Okay guys having a issue that was not here when I ran my first test. Excited to have my prints done and MPCNC together, I know metal is not good to have around electronics so I kept the RAMBo board on wood from the start. Things ran fine first tho I had end stop issues which was wire related as the ends were bad. Replaced and checked continuity with multimeter all good. Homed machine 2 times all works. Ran a test run at only 15mm/s feed rate 1/16th depth per pass on a 1/8 bit for wood (Dremel made 561W) on my Dewalt 660. Solid run was stocked, so printed RAMBo case, started another run for gigles while waiting and boom noticed odd stuff.

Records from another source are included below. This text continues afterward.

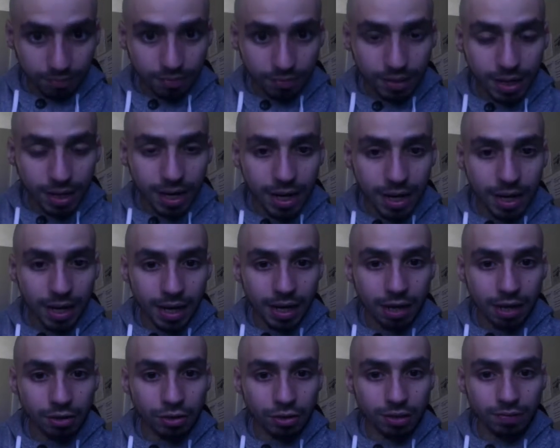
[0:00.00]
And I
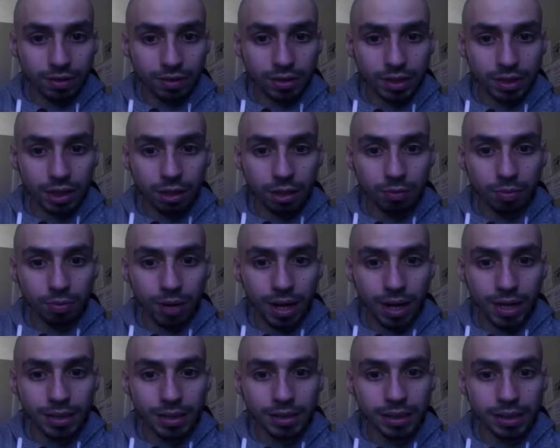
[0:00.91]
also have the Zillow
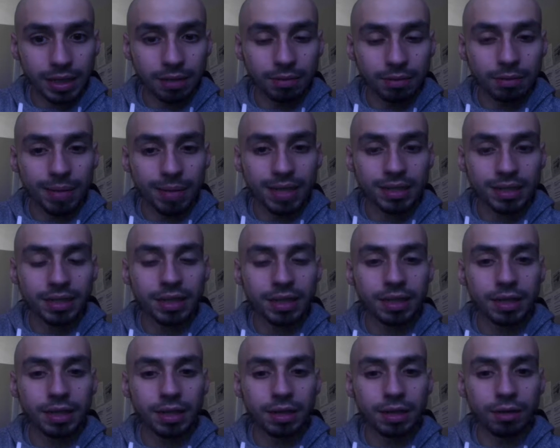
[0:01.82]
price and basically
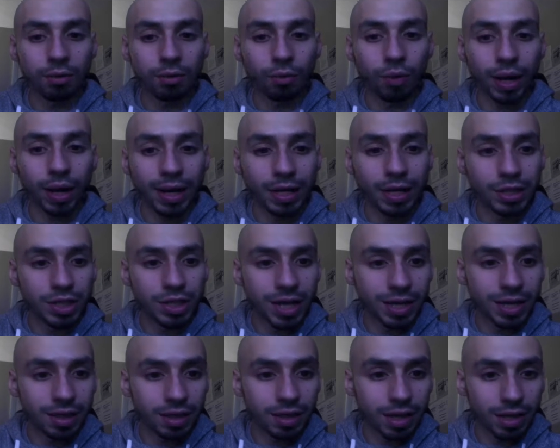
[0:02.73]
the range that
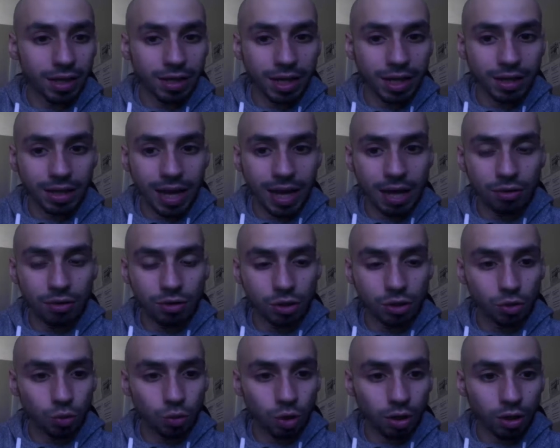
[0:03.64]
I think that the house
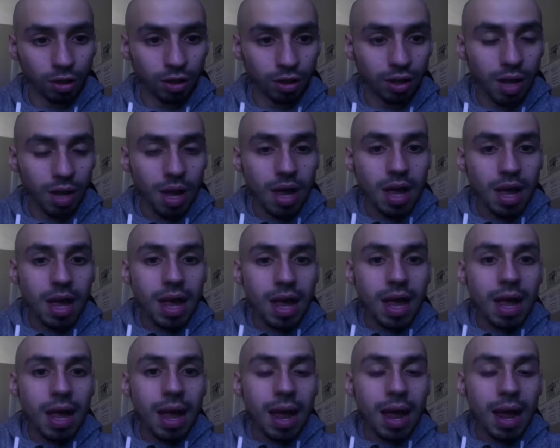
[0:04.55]
is worth.
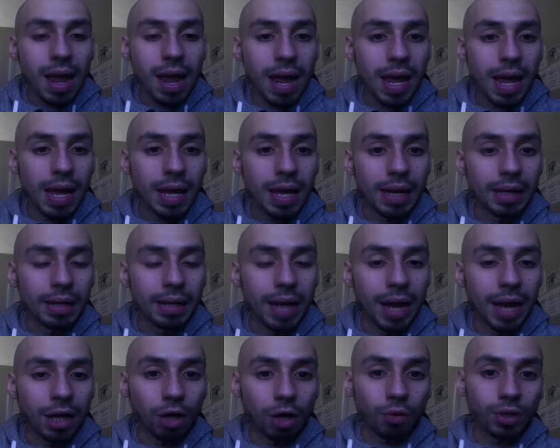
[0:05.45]
And
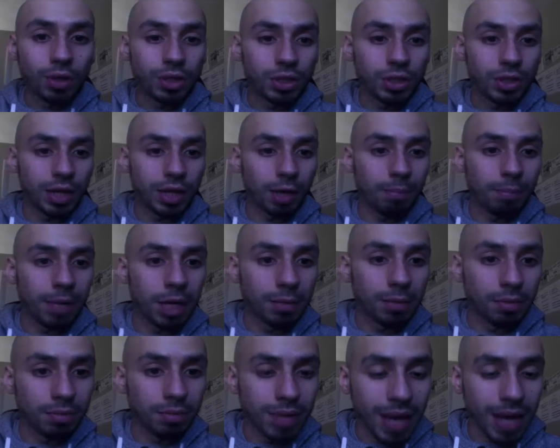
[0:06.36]
I go into their
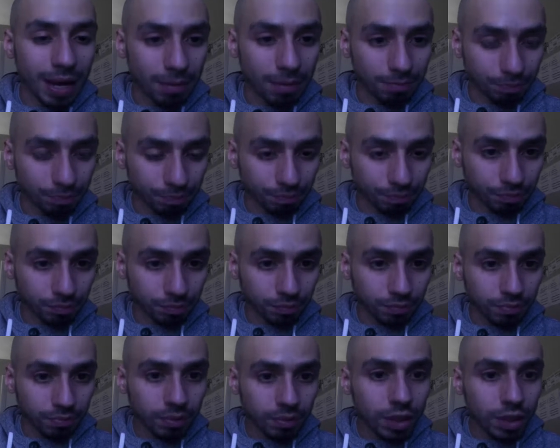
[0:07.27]
minimum net.
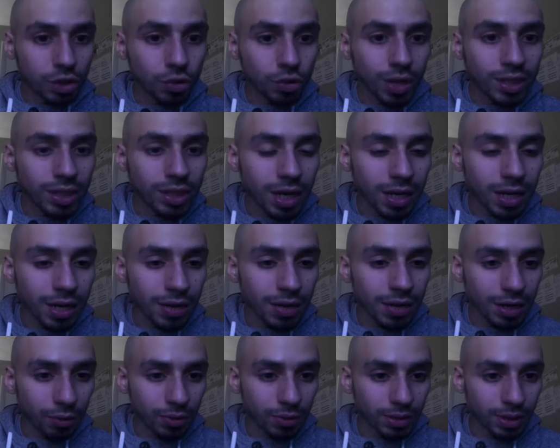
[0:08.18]
So I saw here
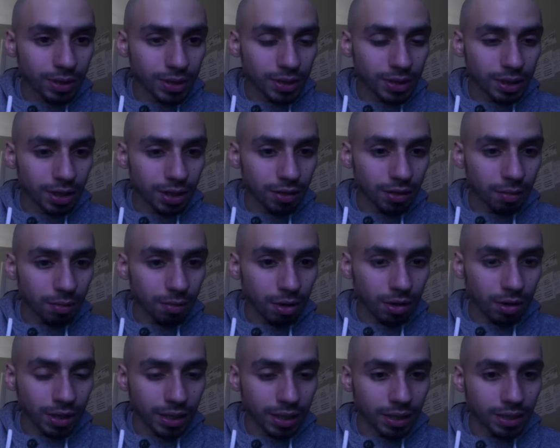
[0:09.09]
that it was listed on the
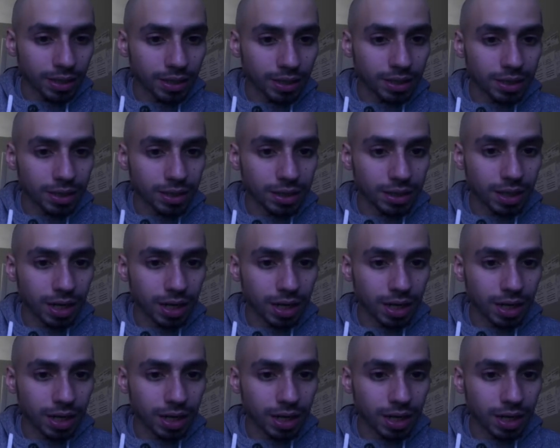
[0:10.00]
market,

So as the machine ran this 2nd run nothing was moved or touched in regards to the machine. X2 was lagging behind on every movement which had me puzzled so I quit the print about 11 minutes in. Ran G28 X and the X1 hits home but as soon as it does the X gantry stops. I double checked the endstop wires, they are fine. Checked endstop it still functions. So out of the usual PC repair habit I removed power from wall. I switched the wires at the board for X1 and X2. Now X2 moves fine and X1 does the same exact thing. I can hear sounds from the motor plugged into the X2 slot like it wants to move but without help it goes nowhere. Now that this happens on both X axis steppers when I switch either to the X2 header I know it is not belts or wiring. However I know RAMBo boards have protection on the drivers tho its acting like a bad driver. Anyone have any ideas on what I could be overlooking?
Added photo of wiring on board for that area to help show it in case I messed up.
Tested connections by switching the wires at the board with X1 stepper. Then X2 stepper works with no issue and X1 does the same thing being in the E0 stepper plug. Endstops are all good as well homing works fine for either X stepper that’s plugged into X plug on board but never the E0
I will go out tomorrow and get a screenshot of the return for M119 command and will run without the endstops as well. Report back after but I don’t see how reflashing would help if it was running fine during the first 6 minute trial cut and when I put the X stepper on the Y plugs both Y and E1 with the endstops both X axis square as intended.
Handy to now know how to make sure my endstop wires are good so at least out of this headache I have 1 things to come from it. I pulled both X endstop wires after and ran still with just only X1 getting any power X2 just humming like its trying. I will not when homing and I push X2 to home the hum stops so its clearly trying but E0 doesnt put anything out. Again this happens to X1 when I switch the wires and put them in backwards to invert movement, X1 will hum and X2 then has power. It shows as the 510 firmware from V1 as this unit is from the V1 shop and all steppers ran when I tested the assembly before my first run of 6 minutes. The board is clean you can see in photos, no blown fuses and I do not see any capacitors or resistors blown. A little insight I have worked on computer electronics for 13 years after a 2 year trade school, every electronic I own gets the same treatment. No water nearby of any sort and on a wooden dry surface away from anything metallic while in a anti static bag until it is used. Everything points to a failed driver, wherever E0 is hooked up there is no power to that stepper even with it known good.
Added close up pic of E0 I have removed to board to inspect. Can’t see anything wrong around the driver but looking at Repetier Host shouldn’t the number of extruders be set to 0? I’m going to reassemble after changing that again tho I don’t get why that reset will report back if that was the issue as if so I would feel really dumb
Tried flashing it and tested 2 times just to be sure but sadly no change, E0 still making no movement on the stepper motors. Tested both X steppers just to verify it was not a loose connection from the extra handling of wires on reassembly.
Yeah this is swapping them at the board to leave the wiring variable consistent in the testing. So none if the wire changes per stepper from board to stepper. Only thing that changes is where the wire plugs in. Anything in E0 does not work, that is 4 wires and 4 steppers all doing the same thing. Yet move that same wire to x, y or e1 and they function as normal with the wires being untouched.
Replacement is in and the machine is running crazy smooth! Lets hope we get some sort of response on why a driver would fail in hopes we can prevent that rarity happening again. Now off to the forums for more learning and improvement ideas!